EXTRACTED MATERIAL:
>>>

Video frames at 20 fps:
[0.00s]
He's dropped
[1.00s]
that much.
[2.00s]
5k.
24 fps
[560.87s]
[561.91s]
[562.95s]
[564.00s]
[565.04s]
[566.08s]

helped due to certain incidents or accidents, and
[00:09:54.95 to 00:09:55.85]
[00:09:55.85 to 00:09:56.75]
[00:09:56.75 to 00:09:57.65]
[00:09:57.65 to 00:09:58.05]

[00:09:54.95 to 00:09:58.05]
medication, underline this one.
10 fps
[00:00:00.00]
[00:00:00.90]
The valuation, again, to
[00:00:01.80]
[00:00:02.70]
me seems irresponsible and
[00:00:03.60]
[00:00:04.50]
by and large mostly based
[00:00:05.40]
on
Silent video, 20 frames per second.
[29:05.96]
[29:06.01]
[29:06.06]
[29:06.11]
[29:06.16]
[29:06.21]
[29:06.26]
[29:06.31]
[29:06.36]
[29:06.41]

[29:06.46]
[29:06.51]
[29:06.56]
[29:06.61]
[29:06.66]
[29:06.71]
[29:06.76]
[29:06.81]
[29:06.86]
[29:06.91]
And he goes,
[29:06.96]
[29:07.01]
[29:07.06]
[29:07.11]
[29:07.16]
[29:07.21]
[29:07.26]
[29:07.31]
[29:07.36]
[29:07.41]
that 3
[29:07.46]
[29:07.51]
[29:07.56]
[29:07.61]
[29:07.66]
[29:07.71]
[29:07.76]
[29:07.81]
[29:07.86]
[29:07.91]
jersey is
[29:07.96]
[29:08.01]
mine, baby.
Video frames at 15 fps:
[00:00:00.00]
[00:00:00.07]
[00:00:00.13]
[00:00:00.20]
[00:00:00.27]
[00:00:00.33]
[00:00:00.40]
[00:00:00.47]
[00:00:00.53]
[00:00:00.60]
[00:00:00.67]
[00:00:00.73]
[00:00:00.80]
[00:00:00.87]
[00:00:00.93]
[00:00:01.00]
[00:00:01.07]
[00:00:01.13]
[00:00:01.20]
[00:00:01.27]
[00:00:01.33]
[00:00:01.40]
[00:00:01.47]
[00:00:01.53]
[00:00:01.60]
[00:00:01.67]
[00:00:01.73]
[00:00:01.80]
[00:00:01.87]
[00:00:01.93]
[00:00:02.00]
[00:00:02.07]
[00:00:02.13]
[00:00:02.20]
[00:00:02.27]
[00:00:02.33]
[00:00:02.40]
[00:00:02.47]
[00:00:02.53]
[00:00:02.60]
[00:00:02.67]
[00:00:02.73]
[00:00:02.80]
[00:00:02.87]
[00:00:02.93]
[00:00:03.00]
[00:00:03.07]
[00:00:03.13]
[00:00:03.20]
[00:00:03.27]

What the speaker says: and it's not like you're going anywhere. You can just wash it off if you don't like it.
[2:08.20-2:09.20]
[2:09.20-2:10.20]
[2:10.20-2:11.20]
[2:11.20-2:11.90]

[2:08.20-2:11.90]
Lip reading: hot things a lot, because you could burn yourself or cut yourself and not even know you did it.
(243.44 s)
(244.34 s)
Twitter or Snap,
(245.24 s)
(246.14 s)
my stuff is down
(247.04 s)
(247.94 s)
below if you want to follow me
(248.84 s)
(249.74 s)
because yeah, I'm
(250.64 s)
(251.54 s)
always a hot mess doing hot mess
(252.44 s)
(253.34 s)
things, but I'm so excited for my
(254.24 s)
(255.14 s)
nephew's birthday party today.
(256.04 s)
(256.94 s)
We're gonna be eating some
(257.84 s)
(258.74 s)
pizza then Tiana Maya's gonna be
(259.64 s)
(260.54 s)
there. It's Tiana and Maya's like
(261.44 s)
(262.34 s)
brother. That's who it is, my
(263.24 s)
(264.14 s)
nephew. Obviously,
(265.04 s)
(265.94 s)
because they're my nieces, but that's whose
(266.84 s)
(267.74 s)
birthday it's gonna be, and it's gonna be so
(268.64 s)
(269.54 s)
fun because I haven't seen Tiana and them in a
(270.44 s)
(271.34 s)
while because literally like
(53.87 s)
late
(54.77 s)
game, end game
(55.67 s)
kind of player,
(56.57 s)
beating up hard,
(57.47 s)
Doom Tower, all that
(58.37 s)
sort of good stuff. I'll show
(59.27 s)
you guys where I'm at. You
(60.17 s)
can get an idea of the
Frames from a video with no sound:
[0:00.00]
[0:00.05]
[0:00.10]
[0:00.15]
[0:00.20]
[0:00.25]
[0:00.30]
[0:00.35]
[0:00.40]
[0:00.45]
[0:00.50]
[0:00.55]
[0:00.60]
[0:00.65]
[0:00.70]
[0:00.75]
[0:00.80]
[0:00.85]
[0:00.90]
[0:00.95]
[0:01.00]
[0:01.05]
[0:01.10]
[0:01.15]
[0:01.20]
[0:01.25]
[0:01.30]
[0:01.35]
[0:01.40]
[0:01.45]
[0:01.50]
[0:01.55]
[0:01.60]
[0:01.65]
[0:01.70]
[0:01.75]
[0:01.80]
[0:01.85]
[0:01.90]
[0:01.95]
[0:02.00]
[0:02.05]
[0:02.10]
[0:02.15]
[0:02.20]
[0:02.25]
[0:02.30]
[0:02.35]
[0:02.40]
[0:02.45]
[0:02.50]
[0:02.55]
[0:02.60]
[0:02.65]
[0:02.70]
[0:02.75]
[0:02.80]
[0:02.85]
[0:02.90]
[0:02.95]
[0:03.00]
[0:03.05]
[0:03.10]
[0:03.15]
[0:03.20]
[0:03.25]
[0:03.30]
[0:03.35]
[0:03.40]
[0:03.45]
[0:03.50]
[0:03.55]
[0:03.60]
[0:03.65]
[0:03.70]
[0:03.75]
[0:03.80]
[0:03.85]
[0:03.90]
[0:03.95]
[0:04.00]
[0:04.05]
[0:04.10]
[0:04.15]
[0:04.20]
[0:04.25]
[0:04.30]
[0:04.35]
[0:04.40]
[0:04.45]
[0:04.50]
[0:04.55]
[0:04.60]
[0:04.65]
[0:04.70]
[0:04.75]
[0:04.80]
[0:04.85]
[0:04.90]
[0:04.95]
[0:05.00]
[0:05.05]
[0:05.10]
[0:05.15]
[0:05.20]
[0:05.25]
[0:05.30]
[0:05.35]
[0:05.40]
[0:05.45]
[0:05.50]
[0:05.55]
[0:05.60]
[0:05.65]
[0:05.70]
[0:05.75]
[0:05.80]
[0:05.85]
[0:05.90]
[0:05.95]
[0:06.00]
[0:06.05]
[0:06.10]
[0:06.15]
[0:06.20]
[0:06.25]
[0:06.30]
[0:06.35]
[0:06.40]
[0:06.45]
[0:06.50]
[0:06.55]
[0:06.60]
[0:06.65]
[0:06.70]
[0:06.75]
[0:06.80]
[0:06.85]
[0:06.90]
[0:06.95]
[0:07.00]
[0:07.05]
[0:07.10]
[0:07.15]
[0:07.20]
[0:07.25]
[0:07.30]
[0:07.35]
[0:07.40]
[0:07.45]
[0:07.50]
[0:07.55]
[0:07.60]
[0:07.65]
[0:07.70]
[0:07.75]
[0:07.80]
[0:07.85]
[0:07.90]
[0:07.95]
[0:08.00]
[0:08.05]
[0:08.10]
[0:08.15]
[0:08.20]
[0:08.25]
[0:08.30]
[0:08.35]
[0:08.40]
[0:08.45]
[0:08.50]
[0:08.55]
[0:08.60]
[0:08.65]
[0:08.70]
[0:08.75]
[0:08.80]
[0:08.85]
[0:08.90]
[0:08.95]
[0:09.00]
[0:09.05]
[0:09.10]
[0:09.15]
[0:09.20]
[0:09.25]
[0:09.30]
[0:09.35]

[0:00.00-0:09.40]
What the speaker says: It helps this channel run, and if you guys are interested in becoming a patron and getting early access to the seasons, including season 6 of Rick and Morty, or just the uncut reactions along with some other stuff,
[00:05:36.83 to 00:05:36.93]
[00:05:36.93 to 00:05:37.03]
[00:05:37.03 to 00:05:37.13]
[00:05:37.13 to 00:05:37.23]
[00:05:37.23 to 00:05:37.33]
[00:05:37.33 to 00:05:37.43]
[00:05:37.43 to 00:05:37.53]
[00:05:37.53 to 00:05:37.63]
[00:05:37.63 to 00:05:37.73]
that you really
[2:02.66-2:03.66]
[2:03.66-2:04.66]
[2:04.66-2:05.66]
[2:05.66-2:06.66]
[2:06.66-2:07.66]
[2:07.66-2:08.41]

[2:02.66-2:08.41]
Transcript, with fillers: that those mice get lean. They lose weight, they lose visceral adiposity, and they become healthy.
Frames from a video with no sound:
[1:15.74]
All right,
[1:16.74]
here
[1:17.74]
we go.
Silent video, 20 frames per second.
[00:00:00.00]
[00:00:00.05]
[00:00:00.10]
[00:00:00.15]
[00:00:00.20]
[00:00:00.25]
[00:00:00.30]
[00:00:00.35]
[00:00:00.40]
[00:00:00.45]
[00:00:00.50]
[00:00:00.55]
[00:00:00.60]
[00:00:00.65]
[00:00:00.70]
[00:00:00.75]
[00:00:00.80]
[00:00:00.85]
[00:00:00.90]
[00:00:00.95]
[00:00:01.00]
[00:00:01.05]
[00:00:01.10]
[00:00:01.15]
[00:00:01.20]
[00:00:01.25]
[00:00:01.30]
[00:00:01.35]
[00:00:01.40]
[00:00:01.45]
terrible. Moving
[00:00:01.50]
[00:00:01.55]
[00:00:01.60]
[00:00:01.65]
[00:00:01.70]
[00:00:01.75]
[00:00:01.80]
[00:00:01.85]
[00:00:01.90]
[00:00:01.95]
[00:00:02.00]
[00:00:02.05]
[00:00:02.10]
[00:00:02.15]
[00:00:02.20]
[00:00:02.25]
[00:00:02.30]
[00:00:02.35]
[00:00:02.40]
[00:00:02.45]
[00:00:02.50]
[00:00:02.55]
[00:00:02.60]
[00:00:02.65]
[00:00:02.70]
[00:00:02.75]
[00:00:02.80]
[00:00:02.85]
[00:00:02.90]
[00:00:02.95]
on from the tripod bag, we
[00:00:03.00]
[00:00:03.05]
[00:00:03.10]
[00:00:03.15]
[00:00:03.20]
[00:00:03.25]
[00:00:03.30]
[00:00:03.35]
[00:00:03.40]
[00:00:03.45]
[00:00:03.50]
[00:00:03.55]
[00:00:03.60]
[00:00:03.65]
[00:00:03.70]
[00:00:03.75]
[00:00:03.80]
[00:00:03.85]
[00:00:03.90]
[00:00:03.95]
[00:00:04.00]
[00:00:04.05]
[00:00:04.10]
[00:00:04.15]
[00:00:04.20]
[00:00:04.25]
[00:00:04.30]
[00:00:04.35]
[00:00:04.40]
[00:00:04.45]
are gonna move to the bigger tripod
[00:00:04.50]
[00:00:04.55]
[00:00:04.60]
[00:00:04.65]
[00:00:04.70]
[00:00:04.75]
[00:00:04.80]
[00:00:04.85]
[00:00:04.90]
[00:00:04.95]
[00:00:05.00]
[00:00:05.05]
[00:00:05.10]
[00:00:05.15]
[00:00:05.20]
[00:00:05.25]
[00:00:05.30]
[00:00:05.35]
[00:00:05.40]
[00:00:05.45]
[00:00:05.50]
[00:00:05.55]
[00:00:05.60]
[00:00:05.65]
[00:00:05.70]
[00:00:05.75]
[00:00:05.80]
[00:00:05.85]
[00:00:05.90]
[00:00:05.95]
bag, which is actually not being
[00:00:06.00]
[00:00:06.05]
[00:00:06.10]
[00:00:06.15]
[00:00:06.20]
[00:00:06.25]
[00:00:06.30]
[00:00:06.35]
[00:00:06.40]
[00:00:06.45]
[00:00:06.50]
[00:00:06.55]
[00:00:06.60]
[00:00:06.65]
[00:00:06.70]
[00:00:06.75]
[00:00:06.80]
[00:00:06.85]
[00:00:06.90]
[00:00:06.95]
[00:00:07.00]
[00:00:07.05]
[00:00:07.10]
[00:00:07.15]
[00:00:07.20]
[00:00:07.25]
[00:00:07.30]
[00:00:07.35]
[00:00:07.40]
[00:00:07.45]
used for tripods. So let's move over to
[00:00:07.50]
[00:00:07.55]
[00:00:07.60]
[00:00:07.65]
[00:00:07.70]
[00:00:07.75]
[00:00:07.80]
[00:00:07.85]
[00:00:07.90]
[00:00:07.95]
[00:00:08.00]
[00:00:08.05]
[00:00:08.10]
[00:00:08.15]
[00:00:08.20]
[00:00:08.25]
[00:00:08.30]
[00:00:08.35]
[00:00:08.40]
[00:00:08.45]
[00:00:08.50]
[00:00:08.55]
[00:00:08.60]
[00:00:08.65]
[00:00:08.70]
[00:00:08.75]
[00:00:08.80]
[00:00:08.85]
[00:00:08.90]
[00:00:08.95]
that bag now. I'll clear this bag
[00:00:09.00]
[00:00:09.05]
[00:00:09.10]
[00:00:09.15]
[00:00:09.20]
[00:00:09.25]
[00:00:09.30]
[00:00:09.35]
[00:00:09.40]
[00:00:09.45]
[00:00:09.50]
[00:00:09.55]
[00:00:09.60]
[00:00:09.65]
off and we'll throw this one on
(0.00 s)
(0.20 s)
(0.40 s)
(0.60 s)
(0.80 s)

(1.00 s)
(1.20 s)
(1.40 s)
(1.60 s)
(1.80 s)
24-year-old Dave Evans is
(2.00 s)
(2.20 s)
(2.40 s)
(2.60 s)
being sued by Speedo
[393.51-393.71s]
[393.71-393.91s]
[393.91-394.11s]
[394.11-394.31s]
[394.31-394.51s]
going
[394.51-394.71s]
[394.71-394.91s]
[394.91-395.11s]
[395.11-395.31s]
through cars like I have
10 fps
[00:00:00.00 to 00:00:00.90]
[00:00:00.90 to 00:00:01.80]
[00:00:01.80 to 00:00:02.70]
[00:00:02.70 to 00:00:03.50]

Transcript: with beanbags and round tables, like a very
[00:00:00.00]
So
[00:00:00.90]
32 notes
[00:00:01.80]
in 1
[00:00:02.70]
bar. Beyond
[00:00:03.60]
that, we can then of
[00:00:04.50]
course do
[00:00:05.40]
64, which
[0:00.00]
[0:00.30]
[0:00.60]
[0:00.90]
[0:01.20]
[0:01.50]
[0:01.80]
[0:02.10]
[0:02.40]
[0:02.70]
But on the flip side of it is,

<<<

GOAL OF THE EXERCISE: Could you set down, exactly as written, the lines above between the one holding "[00:00:00.35]" and the one holding "[00:00:03.50]", inclusive, and nothing more?

RESPONSE:
[00:00:00.35]
[00:00:00.40]
[00:00:00.45]
[00:00:00.50]
[00:00:00.55]
[00:00:00.60]
[00:00:00.65]
[00:00:00.70]
[00:00:00.75]
[00:00:00.80]
[00:00:00.85]
[00:00:00.90]
[00:00:00.95]
[00:00:01.00]
[00:00:01.05]
[00:00:01.10]
[00:00:01.15]
[00:00:01.20]
[00:00:01.25]
[00:00:01.30]
[00:00:01.35]
[00:00:01.40]
[00:00:01.45]
terrible. Moving
[00:00:01.50]
[00:00:01.55]
[00:00:01.60]
[00:00:01.65]
[00:00:01.70]
[00:00:01.75]
[00:00:01.80]
[00:00:01.85]
[00:00:01.90]
[00:00:01.95]
[00:00:02.00]
[00:00:02.05]
[00:00:02.10]
[00:00:02.15]
[00:00:02.20]
[00:00:02.25]
[00:00:02.30]
[00:00:02.35]
[00:00:02.40]
[00:00:02.45]
[00:00:02.50]
[00:00:02.55]
[00:00:02.60]
[00:00:02.65]
[00:00:02.70]
[00:00:02.75]
[00:00:02.80]
[00:00:02.85]
[00:00:02.90]
[00:00:02.95]
on from the tripod bag, we
[00:00:03.00]
[00:00:03.05]
[00:00:03.10]
[00:00:03.15]
[00:00:03.20]
[00:00:03.25]
[00:00:03.30]
[00:00:03.35]
[00:00:03.40]
[00:00:03.45]
[00:00:03.50]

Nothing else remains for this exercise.